BEGIN

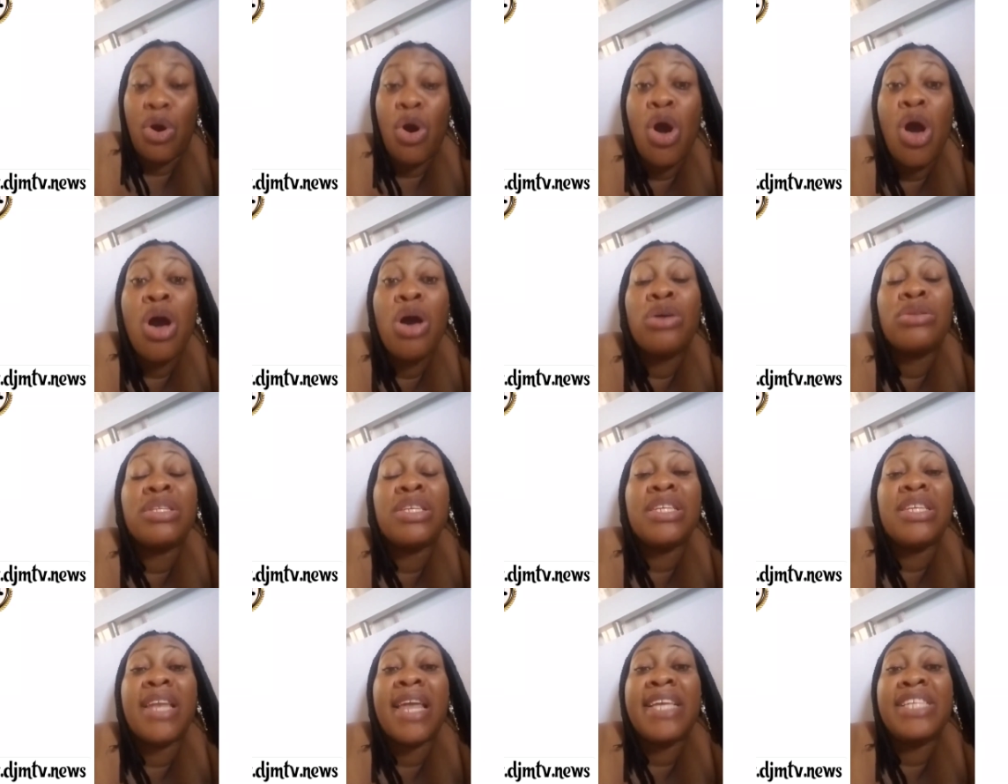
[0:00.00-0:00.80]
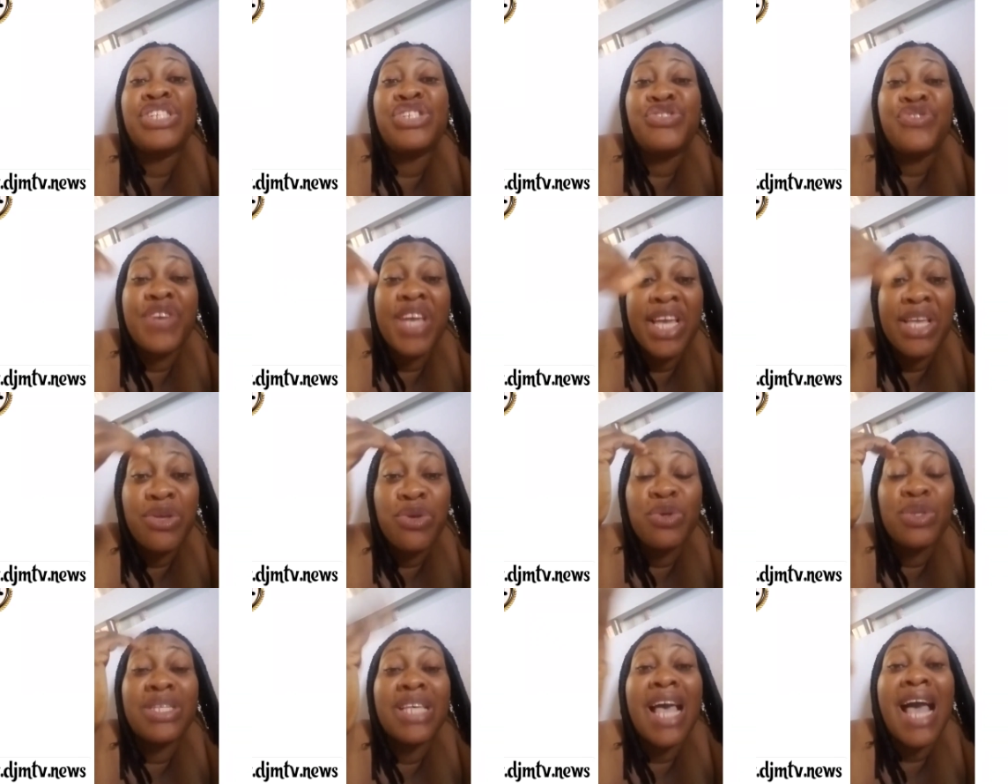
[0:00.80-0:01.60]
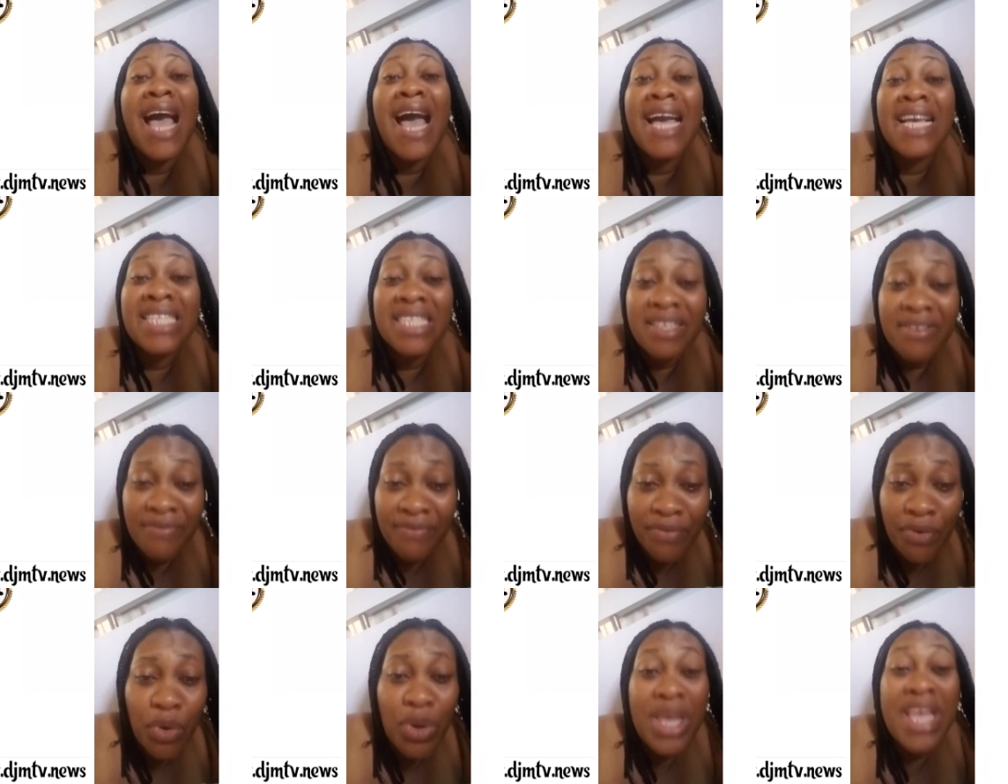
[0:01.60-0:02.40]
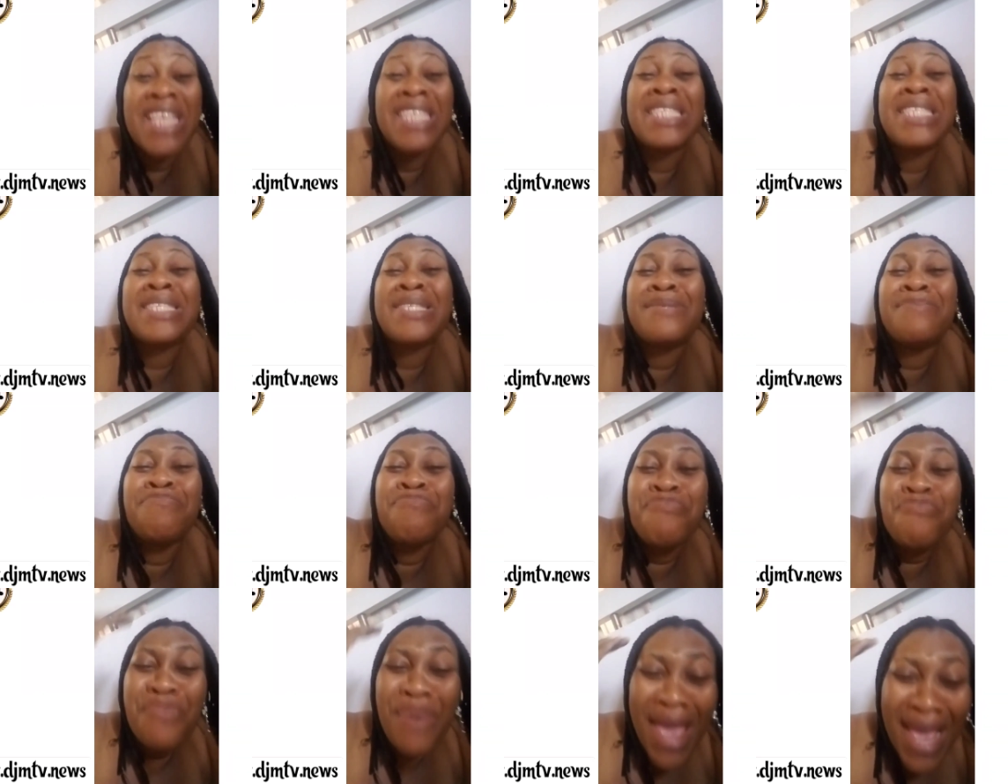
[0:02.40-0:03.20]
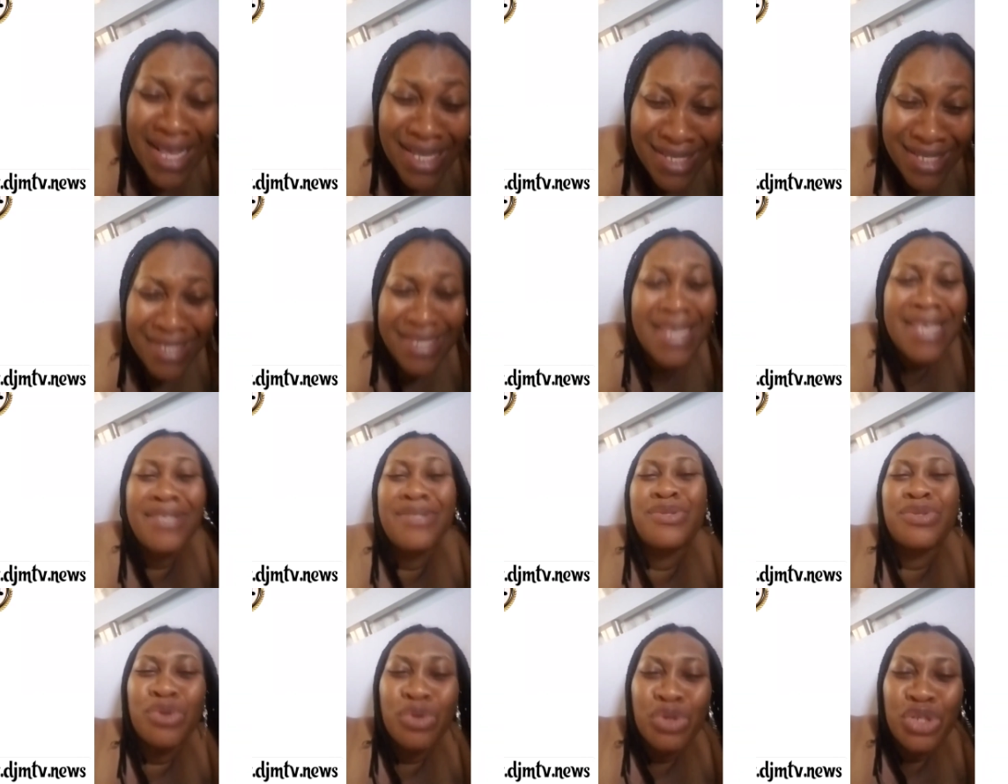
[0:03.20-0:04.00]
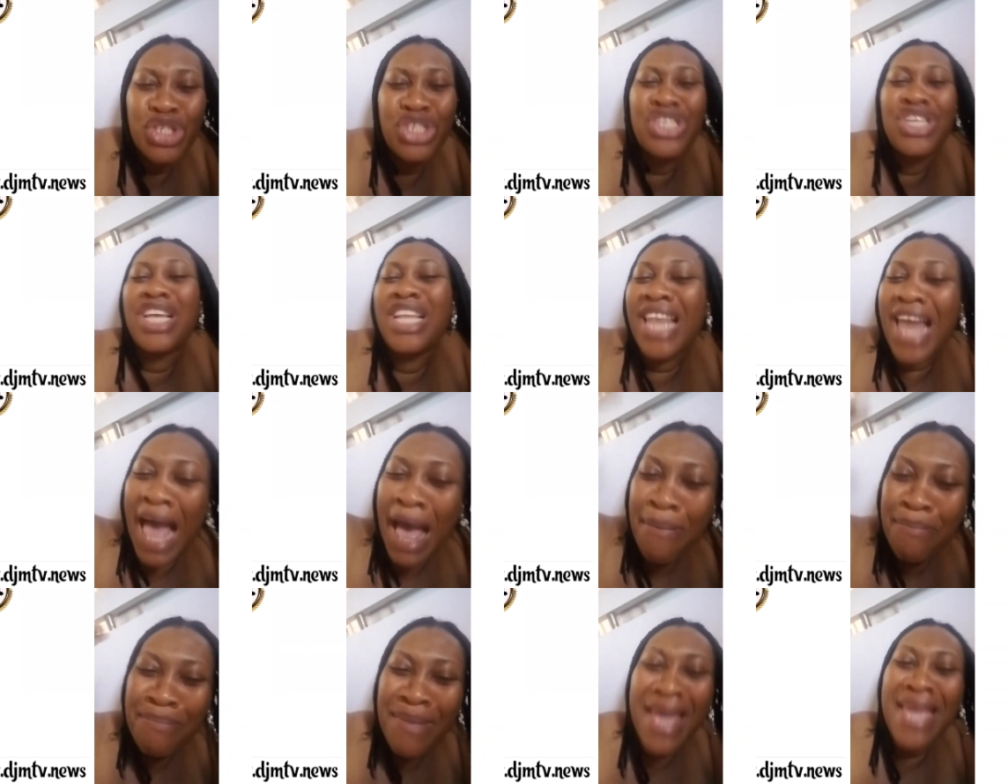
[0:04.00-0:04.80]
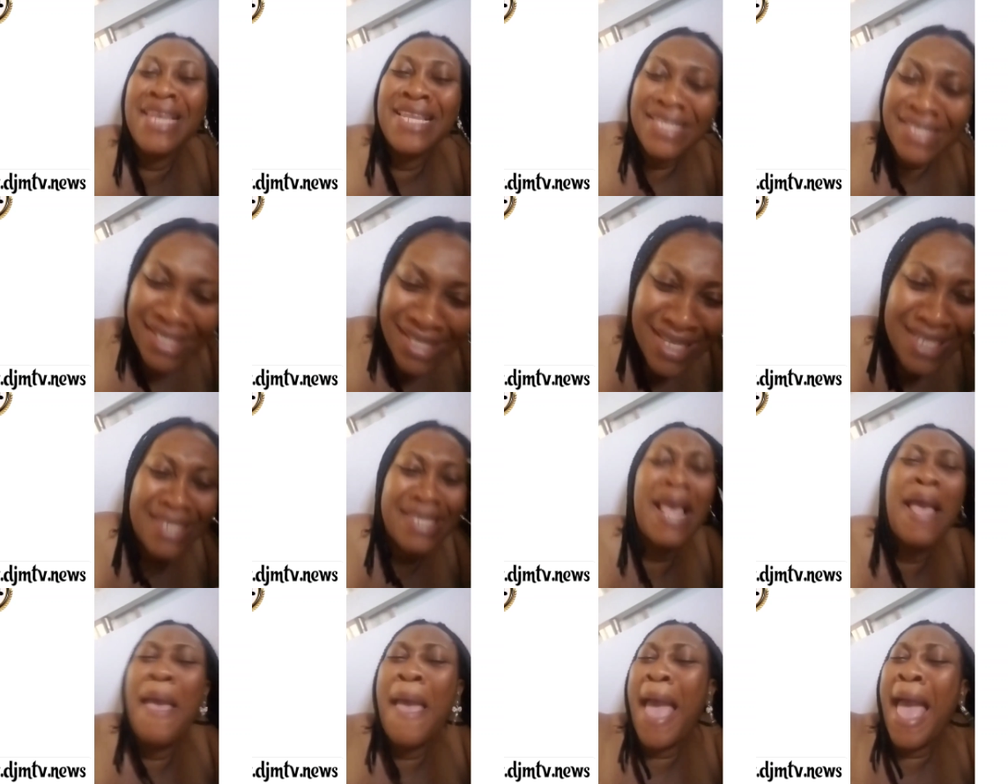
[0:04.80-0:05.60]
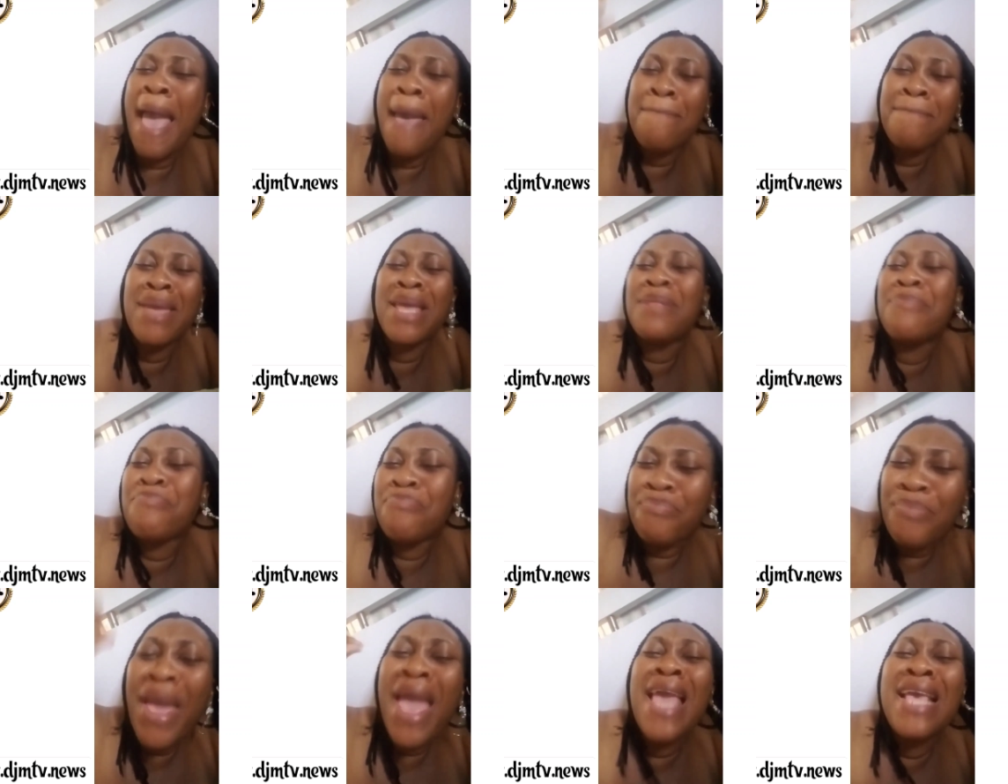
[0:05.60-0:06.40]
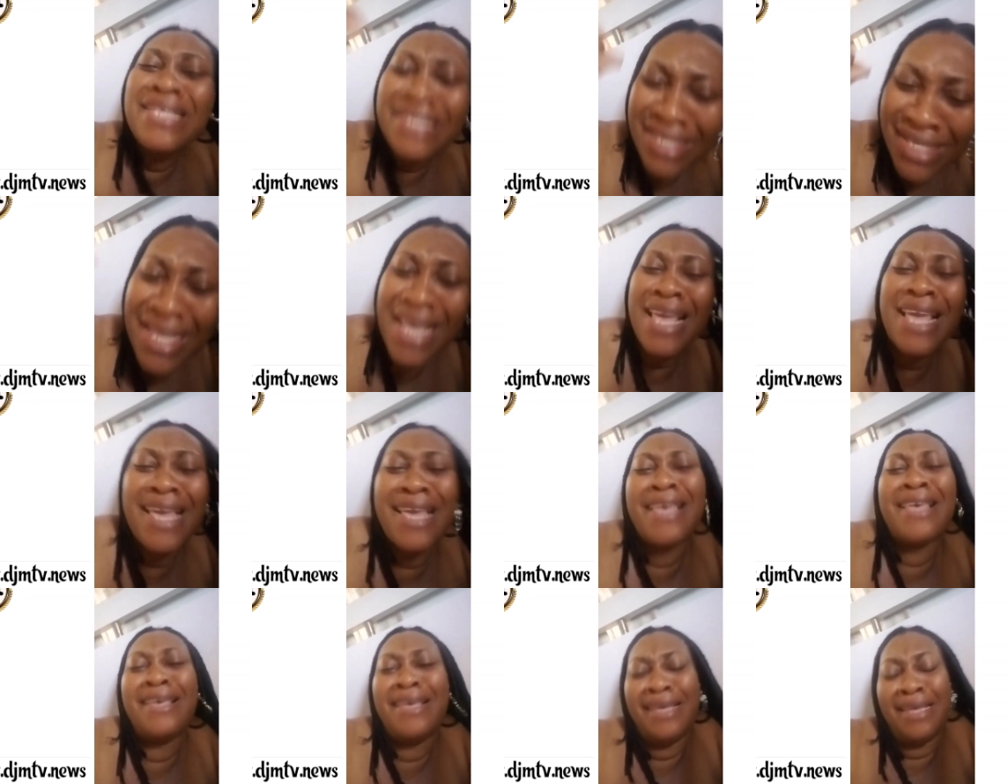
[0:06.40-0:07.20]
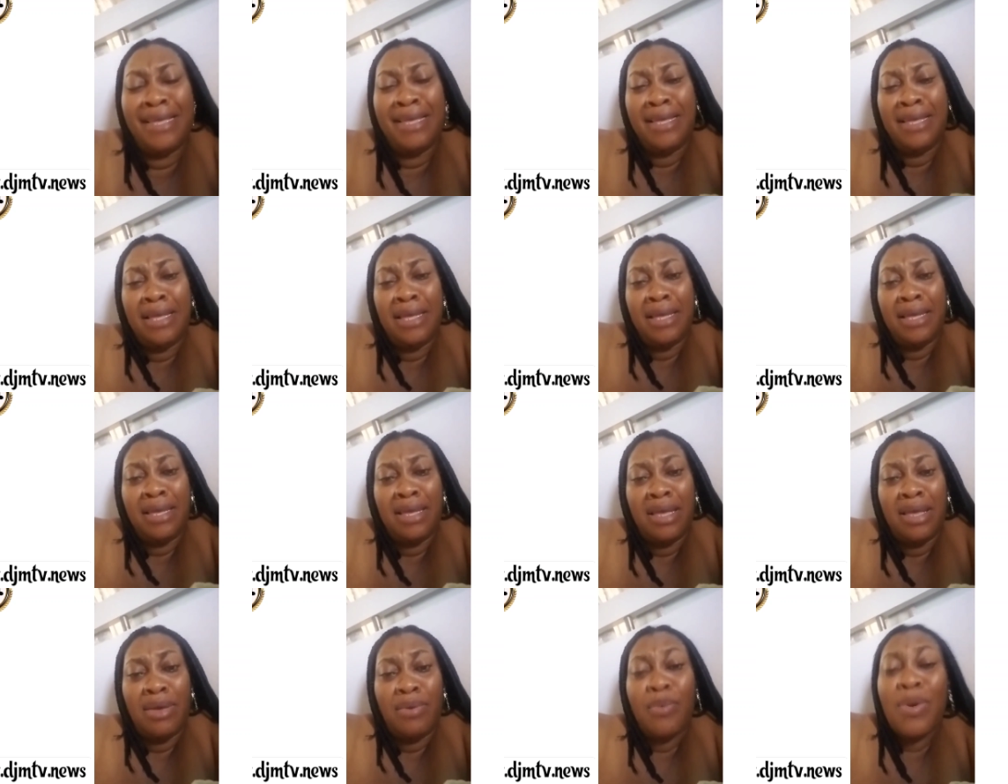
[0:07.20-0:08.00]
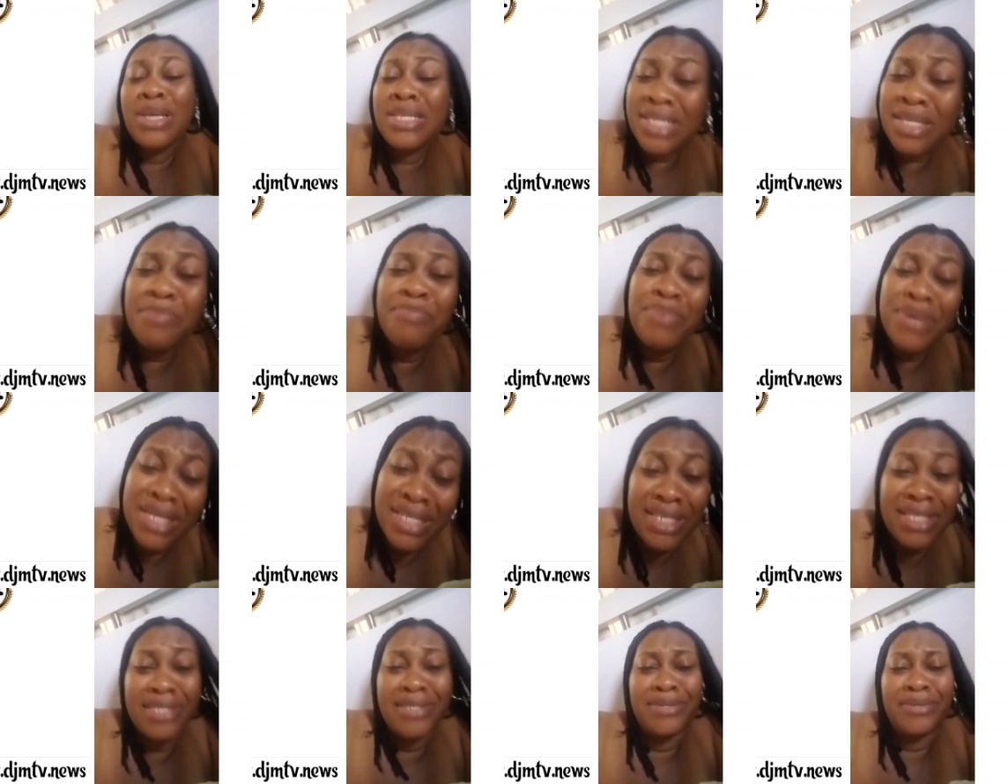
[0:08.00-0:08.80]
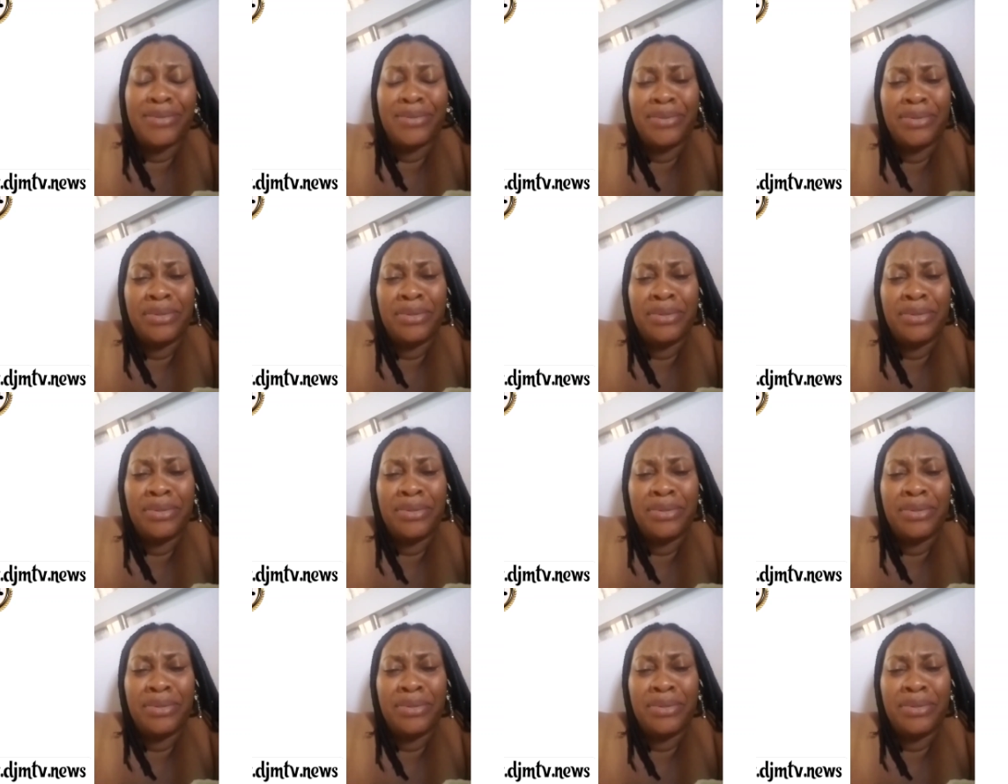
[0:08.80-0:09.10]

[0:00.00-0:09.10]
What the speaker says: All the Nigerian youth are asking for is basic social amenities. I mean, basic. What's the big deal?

END

• [Task description]
Only the records themselves, retyped exactly, belong in the answer; please leave all images behind.

• [Answer]
[0:00.00-0:00.80]
[0:00.80-0:01.60]
[0:01.60-0:02.40]
[0:02.40-0:03.20]
[0:03.20-0:04.00]
[0:04.00-0:04.80]
[0:04.80-0:05.60]
[0:05.60-0:06.40]
[0:06.40-0:07.20]
[0:07.20-0:08.00]
[0:08.00-0:08.80]
[0:08.80-0:09.10]

[0:00.00-0:09.10]
What the speaker says: All the Nigerian youth are asking for is basic social amenities. I mean, basic. What's the big deal?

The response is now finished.